La Ritournelle, the first work encountered by the visitor while still in the entrance hall, suggests a way of looking at the exhibition. In music theory, ‘ritornello’ stands for a musical passage that repeats throughout the piece and alternates with other, contrasting episodes. In Marianne’s practice at large, and in this exhibition in particular, certain motifs keep recurring, like a refrain. There is a figure of a woman. She is a mother, she is a bride, she is a child. A carer, a lover, a survivor, a mourner. She is working, laughing, dancing. She is leaving. This is an exhibition about a woman, all women, about life.
The very present, symbolically charged architecture of the former mine of Winterslag lends itself as a perfect setting to highlight specific facets of Marianne’s practice. Now a creative site, it used to be the heart of the extractive industry and a gravitational core of the cité, attracting newcomers to Genk. What better context to reflect on the subjects of care, labour, trauma, and healing, which surface, in a more or less direct way, throughout this body of work.
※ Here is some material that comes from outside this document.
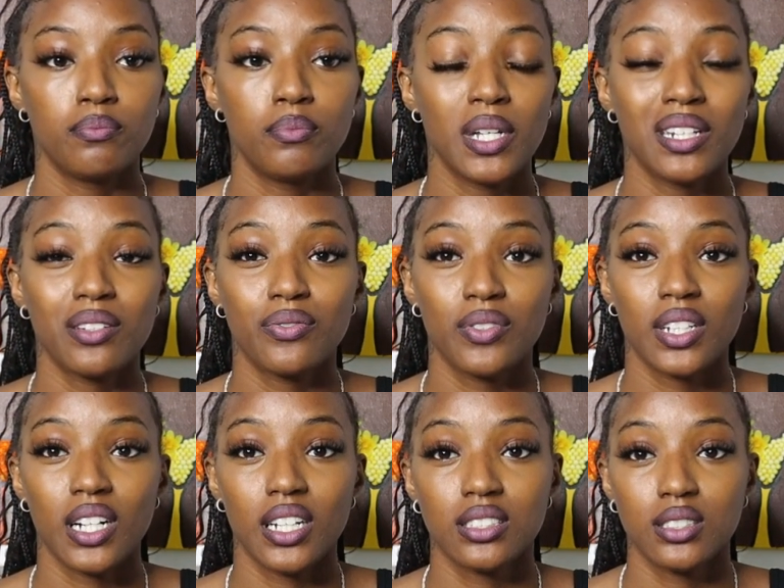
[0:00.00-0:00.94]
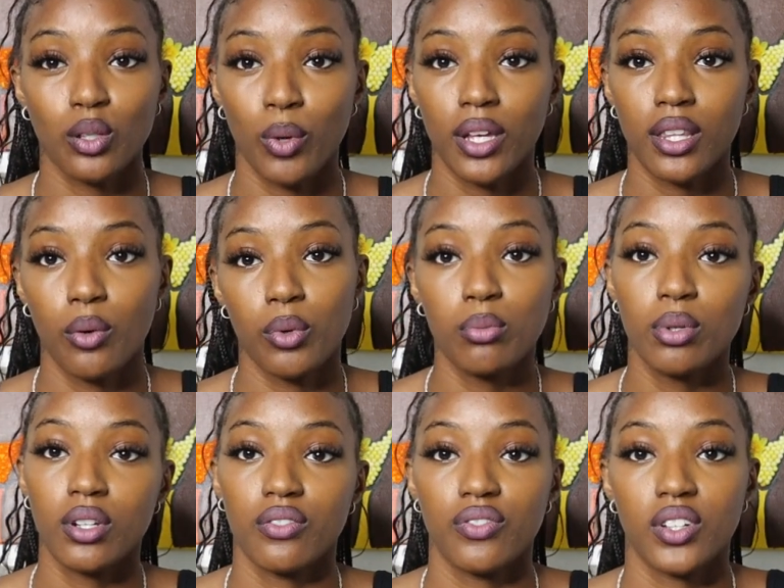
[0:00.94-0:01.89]
benefit us the way that we
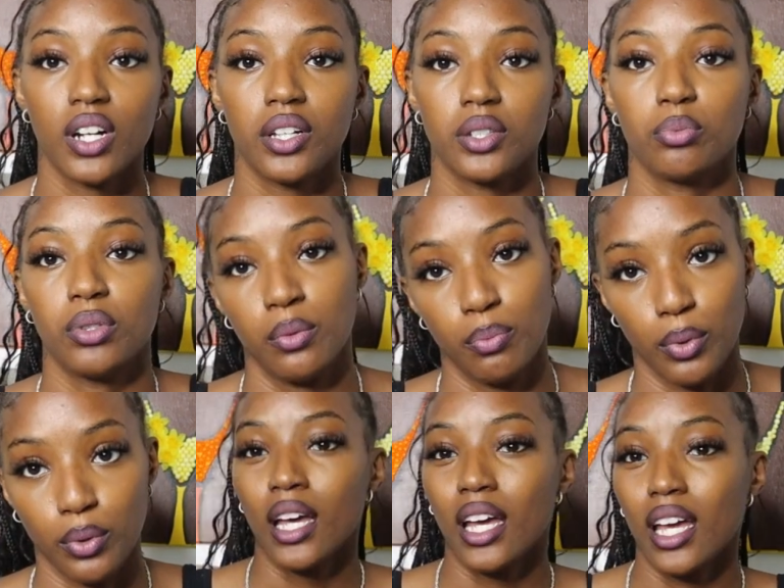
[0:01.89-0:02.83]
benefit other people.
Marianne’s affection for the abandoned and the ordinary relates her art to that of other ‘archaeologists of the everyday,’ the artists like Arnaud, Kienholz, Rauschenberg, Hasior (strikingly, all male). This generation of artists turned their attention towards mundane objects and waste as a way of coming to terms with the new post-war realities. “Painful beauty created from the trash of the ordinary life”, Dubravka Ugrešić describes this kind of work in the Museum of Unconditional Surrender. In turn, Marianne’s sensibility rooted in female experience brings to mind artists like Szapocznikow or Bourgeois, who explored themes of trauma and resilience through a (proto-)feminist lens (as well as many contemporary artists, whose efforts prove that these subjects have not lost on their relevance). Still, Marianne’s diverse practice refuses to be pigeonholed. It expands in all directions, spanning at times tragic, almost romantic lyricism, critical feminist edge, neo-dada humour, and imaginative juxtapositions worthy of surrealism. And it keeps changing. Incorporating all these apparent contradictions is what makes it so true to life.
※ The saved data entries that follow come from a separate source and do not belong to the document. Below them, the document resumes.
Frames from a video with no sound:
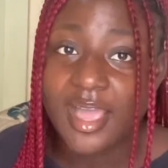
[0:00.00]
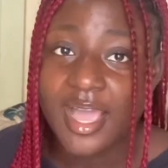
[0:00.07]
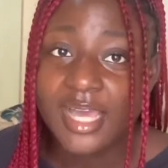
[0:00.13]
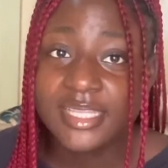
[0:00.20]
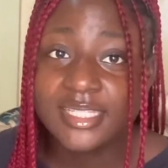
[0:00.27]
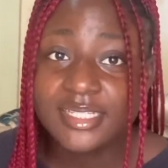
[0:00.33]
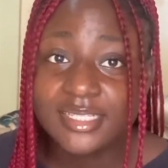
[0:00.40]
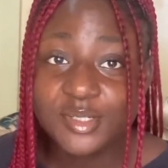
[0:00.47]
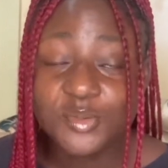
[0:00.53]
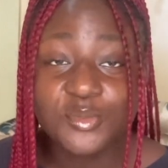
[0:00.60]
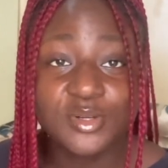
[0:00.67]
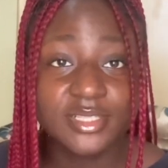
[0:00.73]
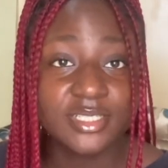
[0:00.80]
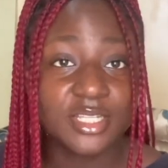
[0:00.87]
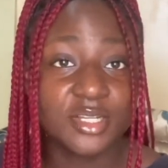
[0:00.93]
I think
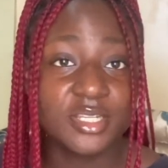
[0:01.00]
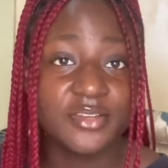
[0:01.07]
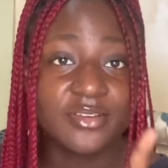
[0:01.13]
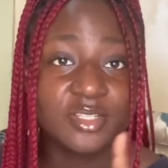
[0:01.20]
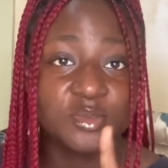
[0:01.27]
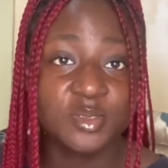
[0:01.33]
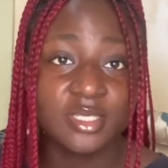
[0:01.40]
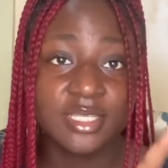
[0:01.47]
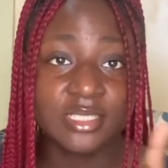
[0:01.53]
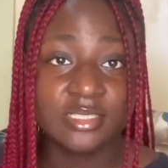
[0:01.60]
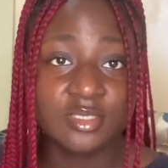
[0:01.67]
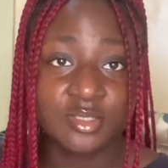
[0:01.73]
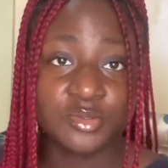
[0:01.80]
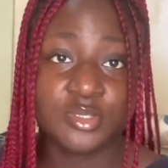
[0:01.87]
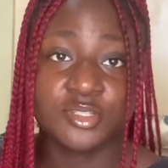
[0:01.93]
one thing I'll never do again is
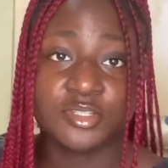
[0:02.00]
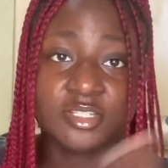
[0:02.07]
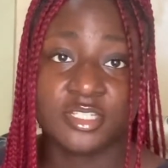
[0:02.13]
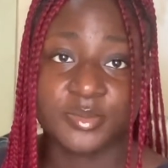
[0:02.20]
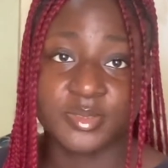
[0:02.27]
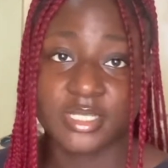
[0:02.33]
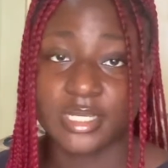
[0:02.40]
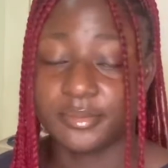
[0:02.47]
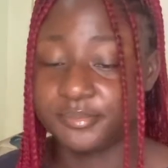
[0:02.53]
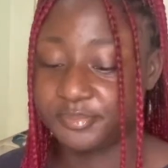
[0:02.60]
situationship.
It is important to realise that even though one does not need to know the artist’s biography to access her work, her artistic practice and the context in which it unfolded have always been interlinked. The end of the 1960s, the decade of turmoil and change, of political and sexual revolution, brought about a crucial development in Marianne’s work. Her series Poupées-Poubelles resonates strongly with this broader socio-political context but also with Marianne’s personal life. Following a severe accident in 1969, the artist had to abandon traditional sculptural materials in favour of textile and objects. Such connection between micro and macro scale, private and public histories, is characteristic of her practice. It is one of the reasons why the work of Marianne is so relatable and allows every viewer to interpret it in their own way.
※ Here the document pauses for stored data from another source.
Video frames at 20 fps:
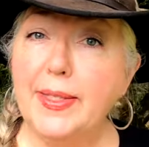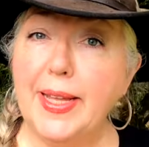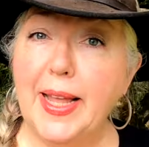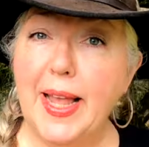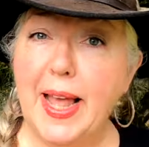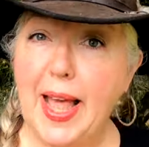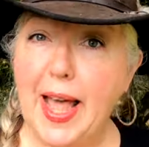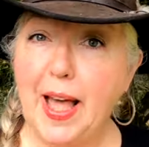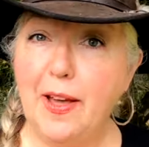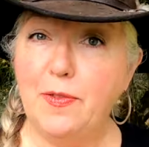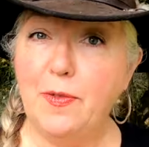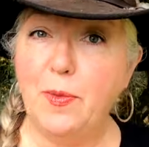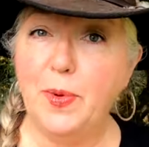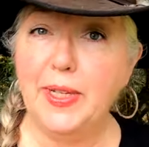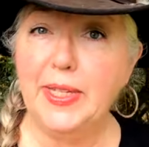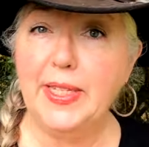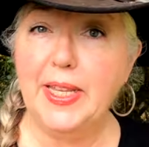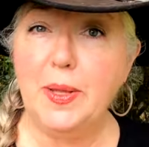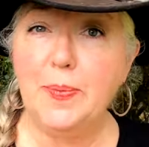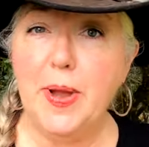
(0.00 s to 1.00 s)
say a half
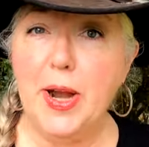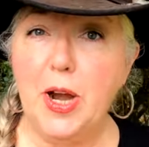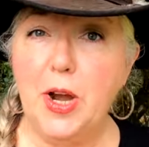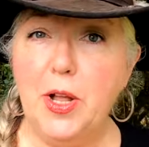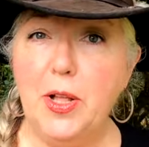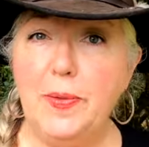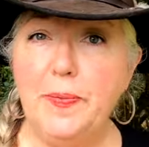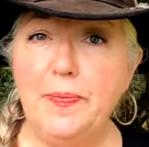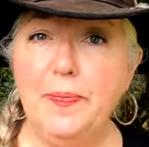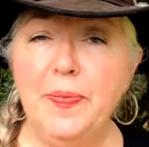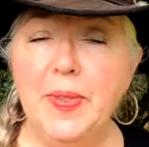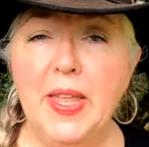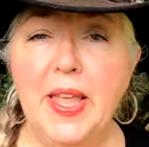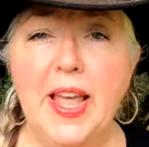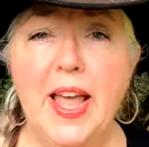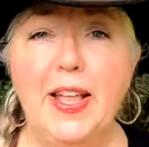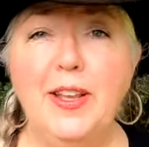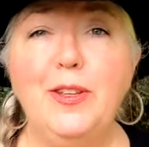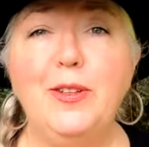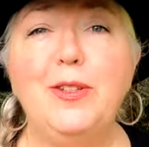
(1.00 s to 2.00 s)
whiskey barrel,
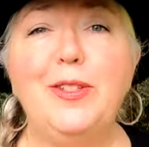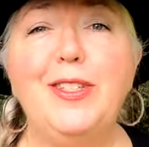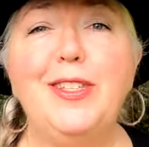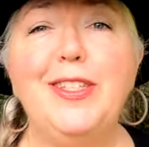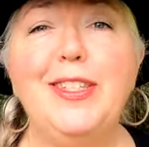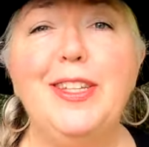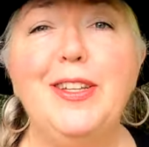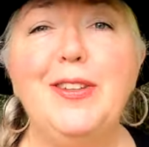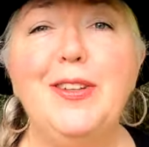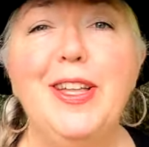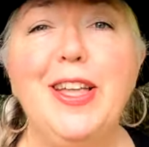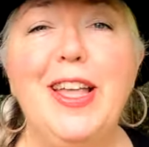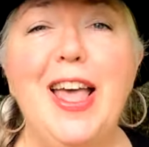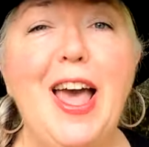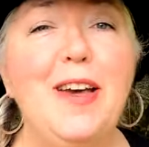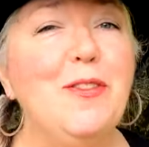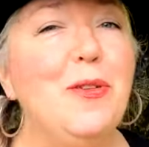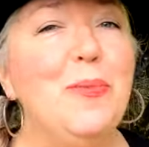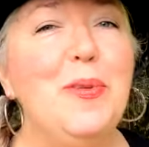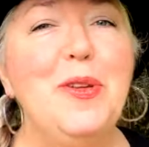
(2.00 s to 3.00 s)
and you'll still
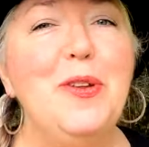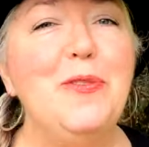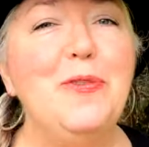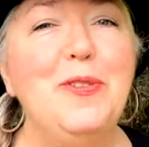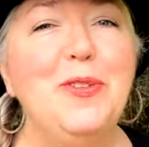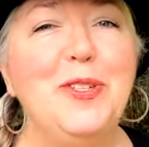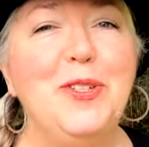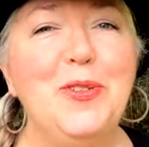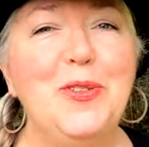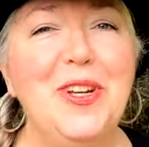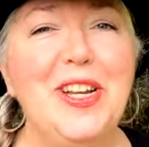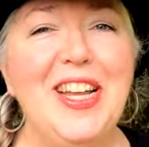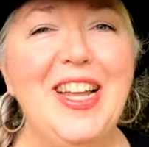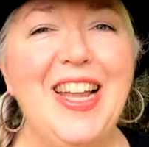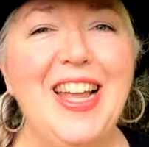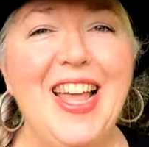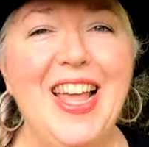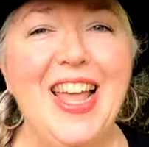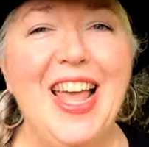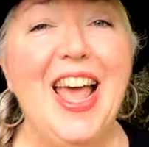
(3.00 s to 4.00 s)
have a beautiful
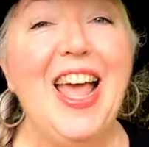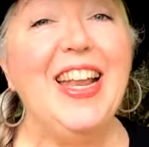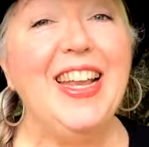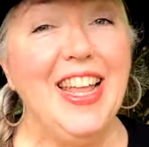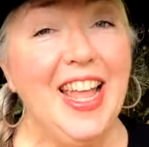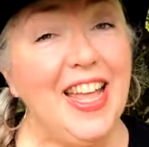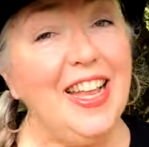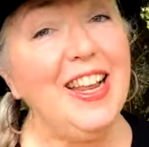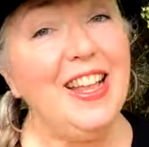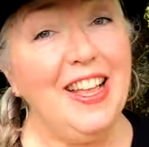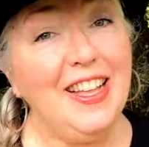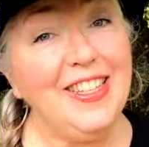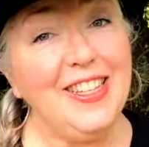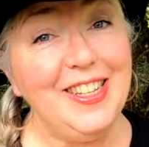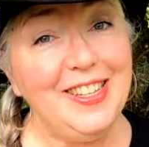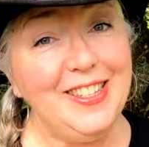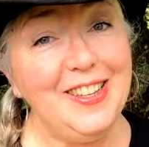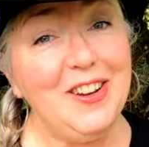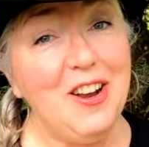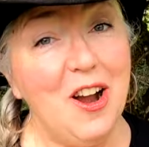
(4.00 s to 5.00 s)
tree and get a
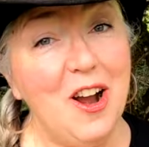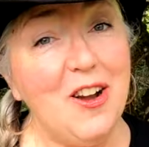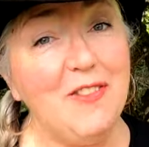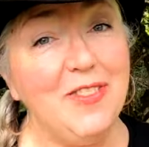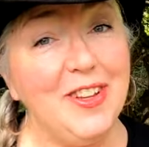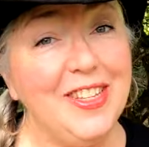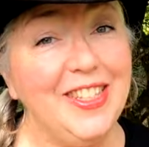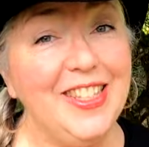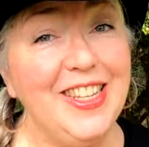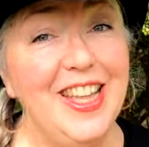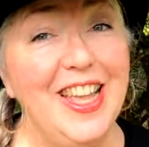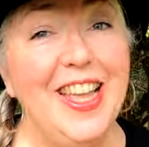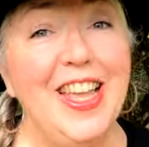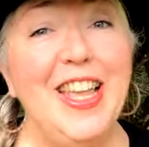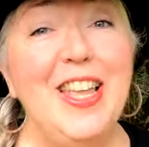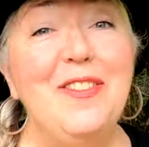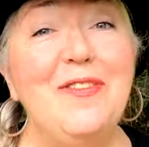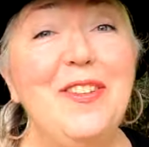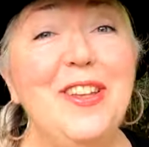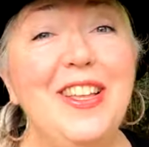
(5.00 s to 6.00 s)
decent harvest,
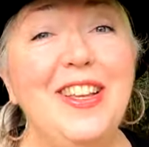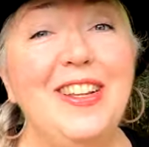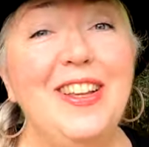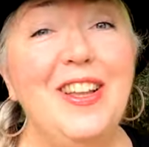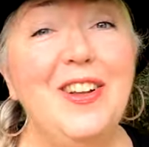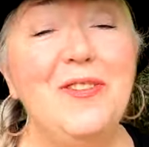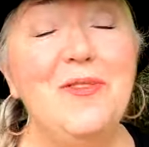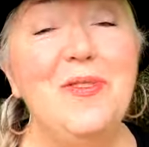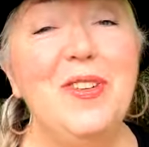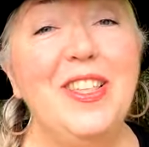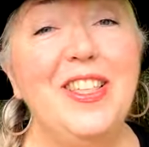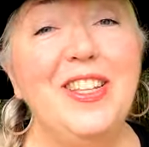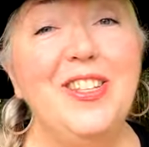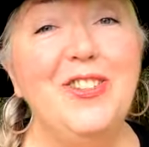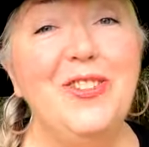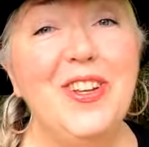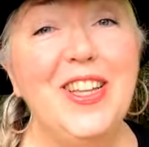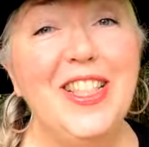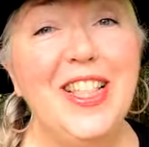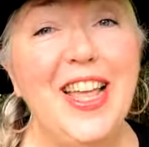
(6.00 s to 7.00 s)
even with a
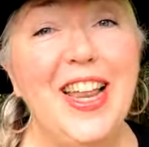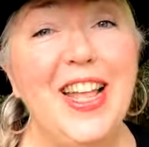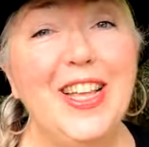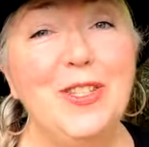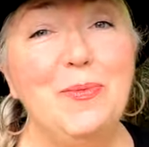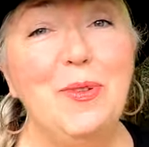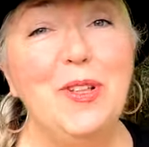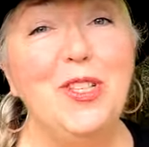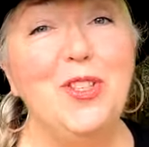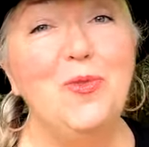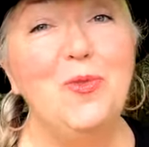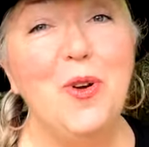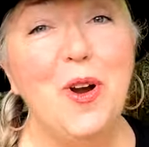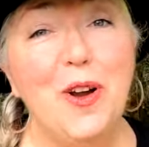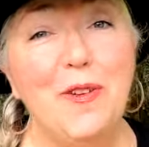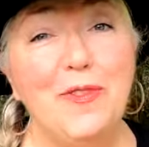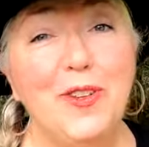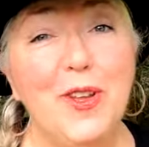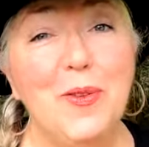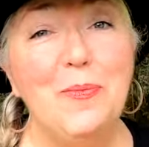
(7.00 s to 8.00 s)
tree that has been
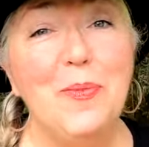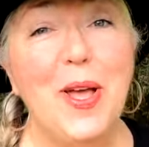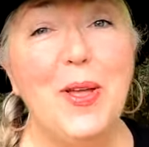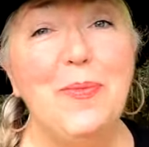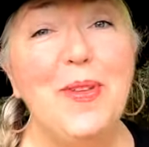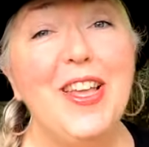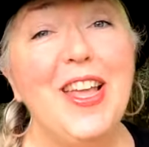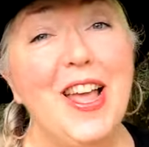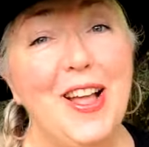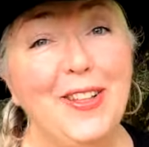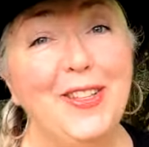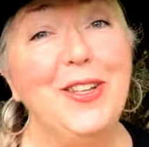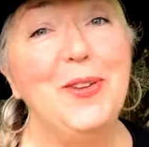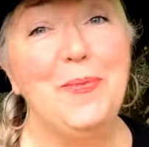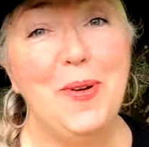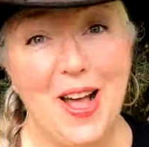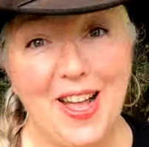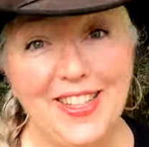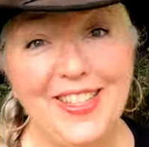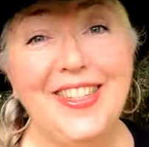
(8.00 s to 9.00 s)
dwarfed by being held in a
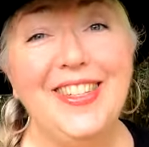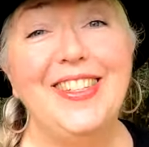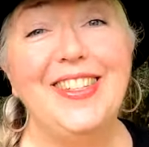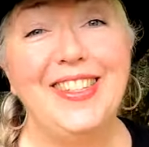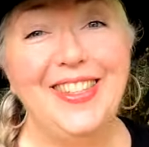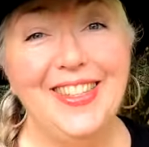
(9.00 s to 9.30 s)
pot.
In the 1980s, the artist started to work with her characteristic assemblages of abandoned (or rather salvaged) objects sourced in thrift stores and from the streets. While in Poupées-Poubelles, these items have been cluttered together and given an anthropomorphic form, in Vie Privéé (that’s how Marianne calls this period), they become protagonists themselves. The artist chooses objects intuitively and arranges them without a clear intention. “I do not make works to be shown”, she admits, “but I want them to be seen”. Once the composition is there, it receives a title and with it, often, a story. Whose story, one may ask? Marianne’s own biography marked by the unspeakable trauma of Holocaust reverberates in her works, even if at times only subliminally. But it doesn’t define nor exhaust the work, which remains open and multidimensional.
Marianne has been working under the radar for many decades, as did many other women (artists). Dividing her time between her day job as a nurse and her artistic practice, she kept finding still new contexts to present her art outside of the institutional circuit: in her studio at a decommissioned train station, in the asbestos factory where she briefly worked, or in conjunction with feminist protests. Today, Marianne keeps working “between her bathroom and her kitchen”, in Brussels and London, on a new chapter of her oeuvre, playfully entitled Bits and Pieces. Her witty humour and refreshing outlook on life, her appreciation for the simplest occurrences, continue to inspire and humble. “We are wrong to believe that more painful things are more meaningful than happy things. Life comes and goes.”